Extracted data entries
================================

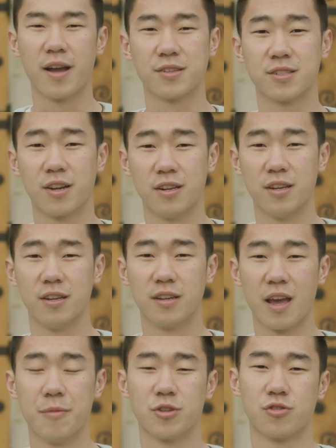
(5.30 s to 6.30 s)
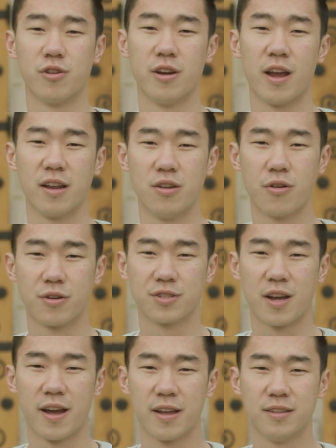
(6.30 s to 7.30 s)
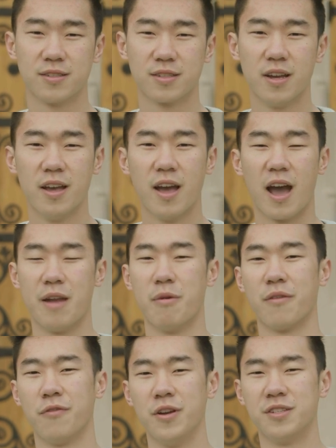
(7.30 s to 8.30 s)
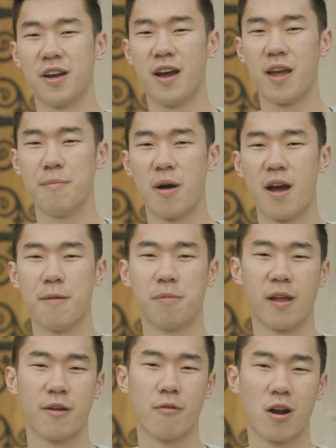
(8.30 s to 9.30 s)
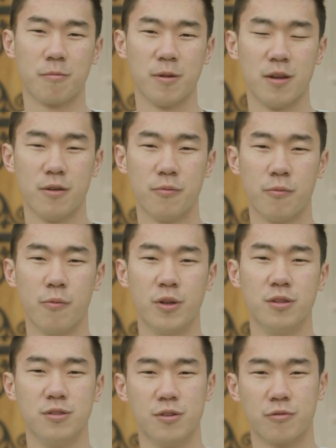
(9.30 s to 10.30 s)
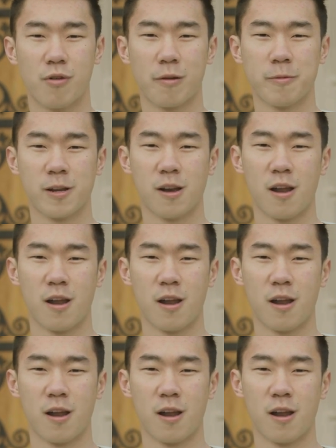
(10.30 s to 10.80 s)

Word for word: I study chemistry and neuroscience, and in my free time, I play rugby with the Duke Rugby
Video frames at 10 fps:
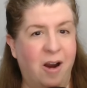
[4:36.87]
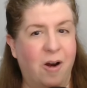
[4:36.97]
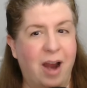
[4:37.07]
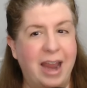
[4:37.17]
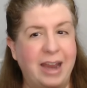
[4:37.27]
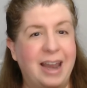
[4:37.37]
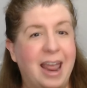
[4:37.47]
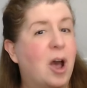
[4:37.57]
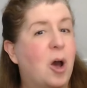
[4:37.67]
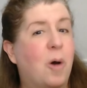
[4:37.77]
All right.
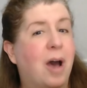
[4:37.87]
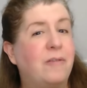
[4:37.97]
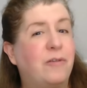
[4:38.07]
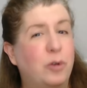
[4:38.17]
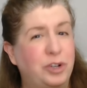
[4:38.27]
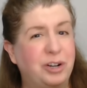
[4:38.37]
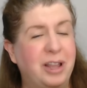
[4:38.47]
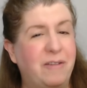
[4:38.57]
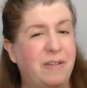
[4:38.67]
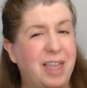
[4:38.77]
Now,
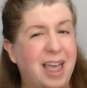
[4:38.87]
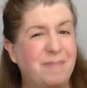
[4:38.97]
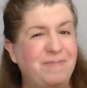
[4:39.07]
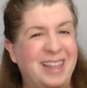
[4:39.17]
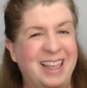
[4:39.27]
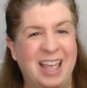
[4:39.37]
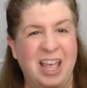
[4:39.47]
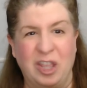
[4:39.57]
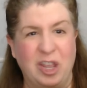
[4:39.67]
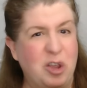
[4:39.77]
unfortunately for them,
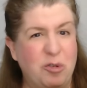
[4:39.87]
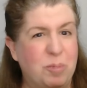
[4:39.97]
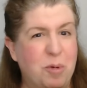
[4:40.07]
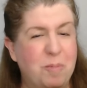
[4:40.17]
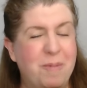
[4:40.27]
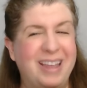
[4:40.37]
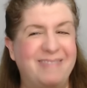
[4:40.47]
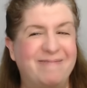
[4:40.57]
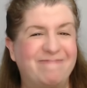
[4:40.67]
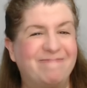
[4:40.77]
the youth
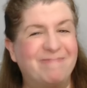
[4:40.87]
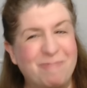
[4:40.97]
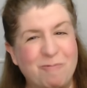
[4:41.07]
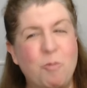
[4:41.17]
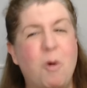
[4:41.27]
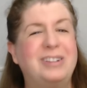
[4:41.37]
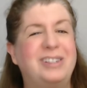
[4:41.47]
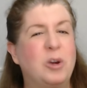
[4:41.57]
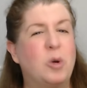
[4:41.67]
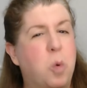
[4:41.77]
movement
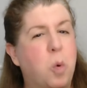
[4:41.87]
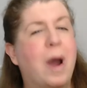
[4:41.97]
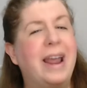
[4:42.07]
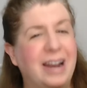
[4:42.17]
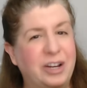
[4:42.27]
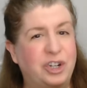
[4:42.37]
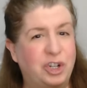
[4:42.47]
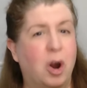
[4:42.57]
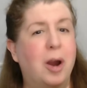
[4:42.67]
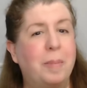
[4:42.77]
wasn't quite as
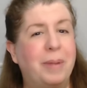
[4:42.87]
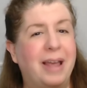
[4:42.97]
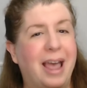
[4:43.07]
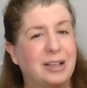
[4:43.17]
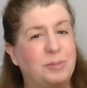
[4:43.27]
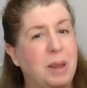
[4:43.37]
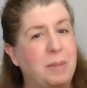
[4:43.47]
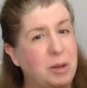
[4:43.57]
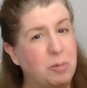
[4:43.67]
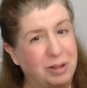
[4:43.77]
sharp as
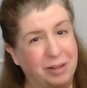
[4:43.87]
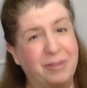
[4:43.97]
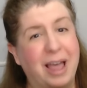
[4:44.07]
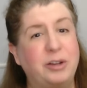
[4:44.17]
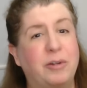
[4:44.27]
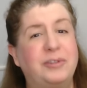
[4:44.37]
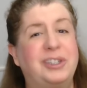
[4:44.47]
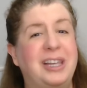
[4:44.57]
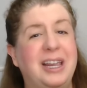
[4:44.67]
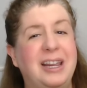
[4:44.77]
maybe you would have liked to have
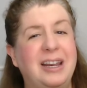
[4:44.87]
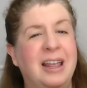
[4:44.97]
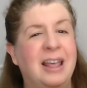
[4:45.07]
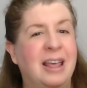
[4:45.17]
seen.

================================

**Brief**
Extract all the data above exactly, excluding every picture.

**Answer to the problem**
(5.30 s to 6.30 s)
(6.30 s to 7.30 s)
(7.30 s to 8.30 s)
(8.30 s to 9.30 s)
(9.30 s to 10.30 s)
(10.30 s to 10.80 s)

Word for word: I study chemistry and neuroscience, and in my free time, I play rugby with the Duke Rugby
Video frames at 10 fps:
[4:36.87]
[4:36.97]
[4:37.07]
[4:37.17]
[4:37.27]
[4:37.37]
[4:37.47]
[4:37.57]
[4:37.67]
[4:37.77]
All right.
[4:37.87]
[4:37.97]
[4:38.07]
[4:38.17]
[4:38.27]
[4:38.37]
[4:38.47]
[4:38.57]
[4:38.67]
[4:38.77]
Now,
[4:38.87]
[4:38.97]
[4:39.07]
[4:39.17]
[4:39.27]
[4:39.37]
[4:39.47]
[4:39.57]
[4:39.67]
[4:39.77]
unfortunately for them,
[4:39.87]
[4:39.97]
[4:40.07]
[4:40.17]
[4:40.27]
[4:40.37]
[4:40.47]
[4:40.57]
[4:40.67]
[4:40.77]
the youth
[4:40.87]
[4:40.97]
[4:41.07]
[4:41.17]
[4:41.27]
[4:41.37]
[4:41.47]
[4:41.57]
[4:41.67]
[4:41.77]
movement
[4:41.87]
[4:41.97]
[4:42.07]
[4:42.17]
[4:42.27]
[4:42.37]
[4:42.47]
[4:42.57]
[4:42.67]
[4:42.77]
wasn't quite as
[4:42.87]
[4:42.97]
[4:43.07]
[4:43.17]
[4:43.27]
[4:43.37]
[4:43.47]
[4:43.57]
[4:43.67]
[4:43.77]
sharp as
[4:43.87]
[4:43.97]
[4:44.07]
[4:44.17]
[4:44.27]
[4:44.37]
[4:44.47]
[4:44.57]
[4:44.67]
[4:44.77]
maybe you would have liked to have
[4:44.87]
[4:44.97]
[4:45.07]
[4:45.17]
seen.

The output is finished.